▸ **DATASET ENTRIES**
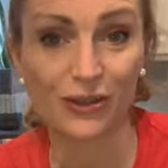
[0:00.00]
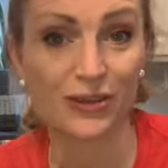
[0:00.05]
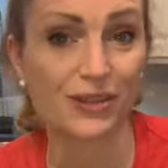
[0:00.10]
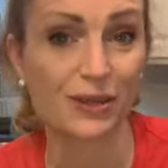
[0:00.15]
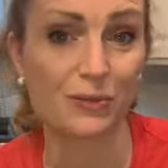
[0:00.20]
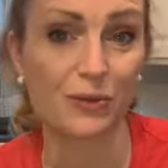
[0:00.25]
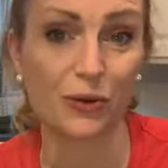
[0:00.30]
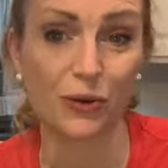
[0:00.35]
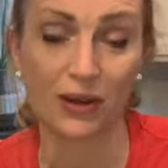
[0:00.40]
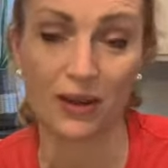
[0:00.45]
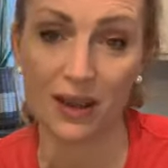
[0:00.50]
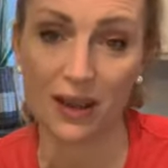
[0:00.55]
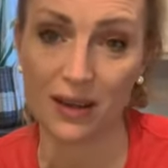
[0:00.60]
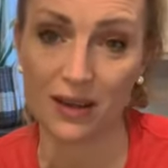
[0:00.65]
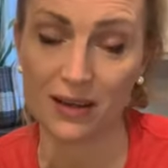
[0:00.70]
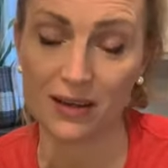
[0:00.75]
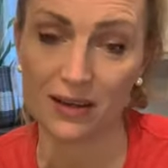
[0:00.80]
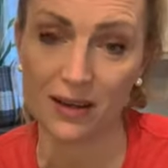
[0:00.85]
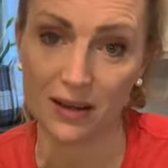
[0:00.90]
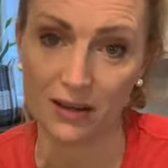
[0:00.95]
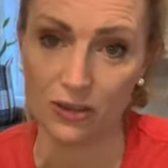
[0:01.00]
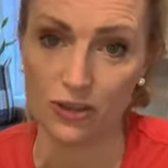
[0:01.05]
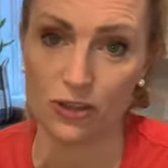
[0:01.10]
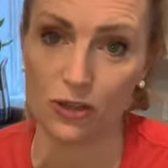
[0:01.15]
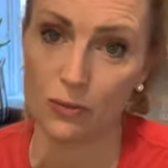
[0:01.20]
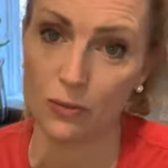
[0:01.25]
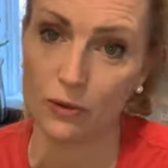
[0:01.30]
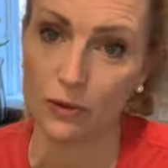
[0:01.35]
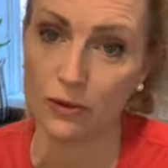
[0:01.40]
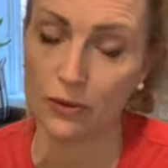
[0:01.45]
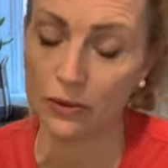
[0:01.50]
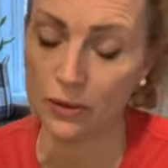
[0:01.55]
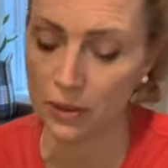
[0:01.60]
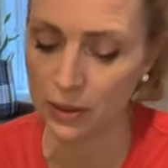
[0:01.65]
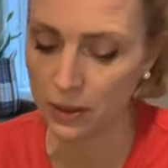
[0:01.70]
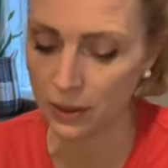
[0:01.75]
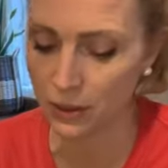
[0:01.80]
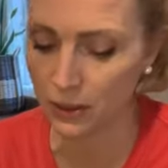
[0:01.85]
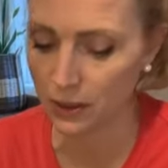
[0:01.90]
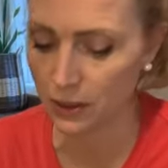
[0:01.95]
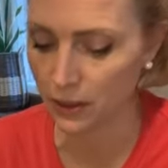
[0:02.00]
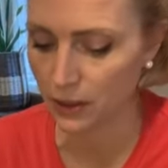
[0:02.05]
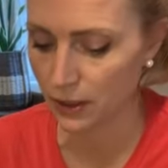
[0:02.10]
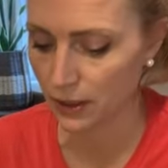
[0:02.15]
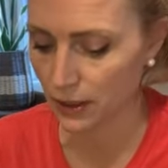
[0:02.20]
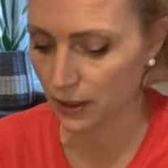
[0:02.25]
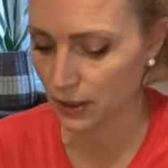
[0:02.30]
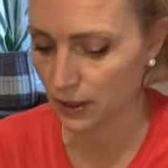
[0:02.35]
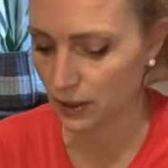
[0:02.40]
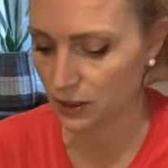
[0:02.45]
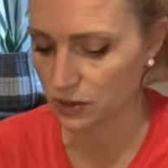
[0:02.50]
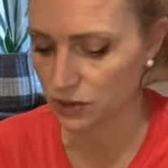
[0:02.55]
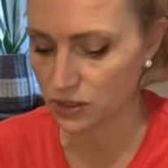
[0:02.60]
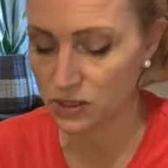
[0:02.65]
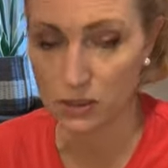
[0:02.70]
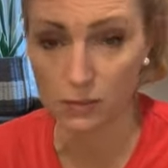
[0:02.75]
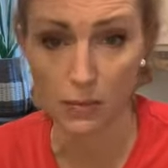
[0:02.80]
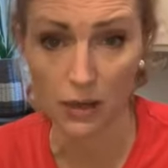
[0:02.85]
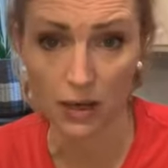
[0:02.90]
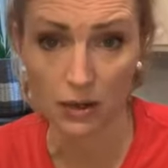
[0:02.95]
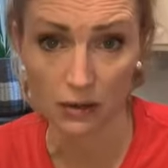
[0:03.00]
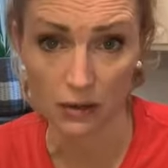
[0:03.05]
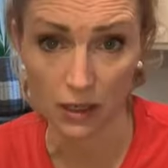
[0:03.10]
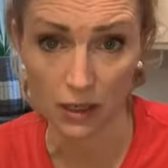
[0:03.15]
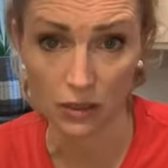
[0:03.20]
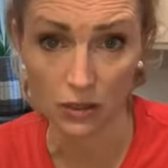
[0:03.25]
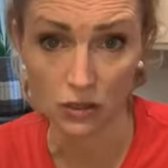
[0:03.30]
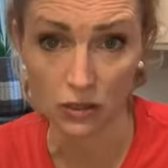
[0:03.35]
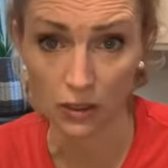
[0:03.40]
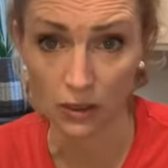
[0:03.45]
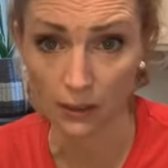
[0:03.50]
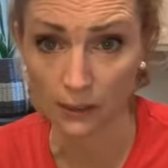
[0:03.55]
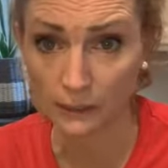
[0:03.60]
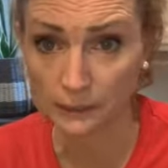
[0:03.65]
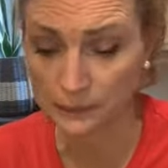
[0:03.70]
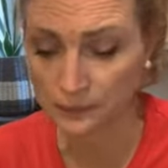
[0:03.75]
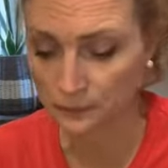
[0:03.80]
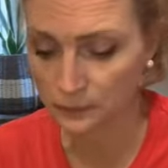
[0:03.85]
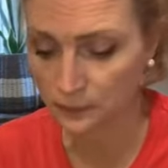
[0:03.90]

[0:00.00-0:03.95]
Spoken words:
It's gonna be organic, non-GMO, and just in moderation.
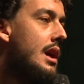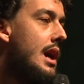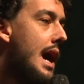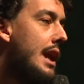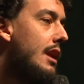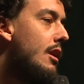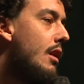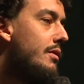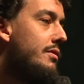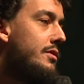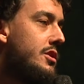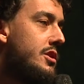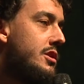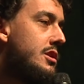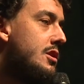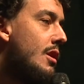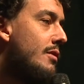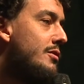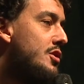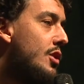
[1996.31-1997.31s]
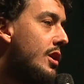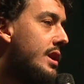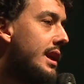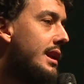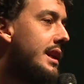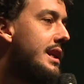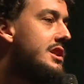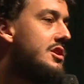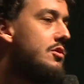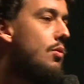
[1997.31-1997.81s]
and lots of
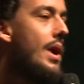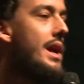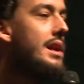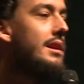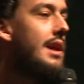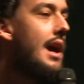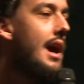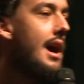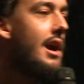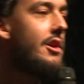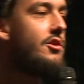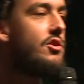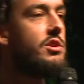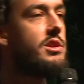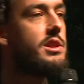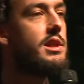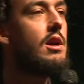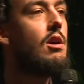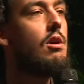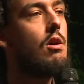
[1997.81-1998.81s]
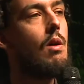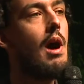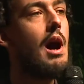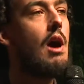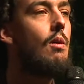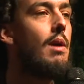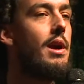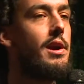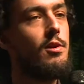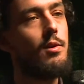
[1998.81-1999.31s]
journalists went there to see, oh,
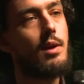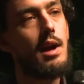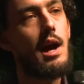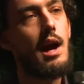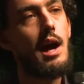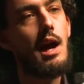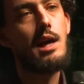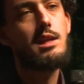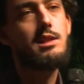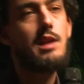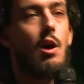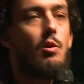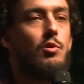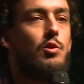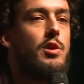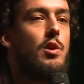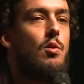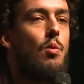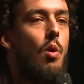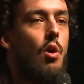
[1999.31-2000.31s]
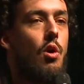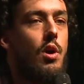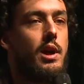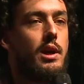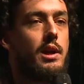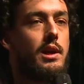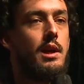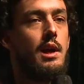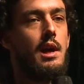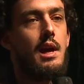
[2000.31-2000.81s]
how are you guys? How do you
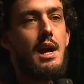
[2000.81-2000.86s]
work?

▸ **AIM OF THE EXERCISE**
Only the lines from the one containing "[1997.31-1997.81s]" through the last line of the material should be returned, exactly and without pictures.

▸ **SOLUTION**
[1997.31-1997.81s]
and lots of
[1997.81-1998.81s]
[1998.81-1999.31s]
journalists went there to see, oh,
[1999.31-2000.31s]
[2000.31-2000.81s]
how are you guys? How do you
[2000.81-2000.86s]
work?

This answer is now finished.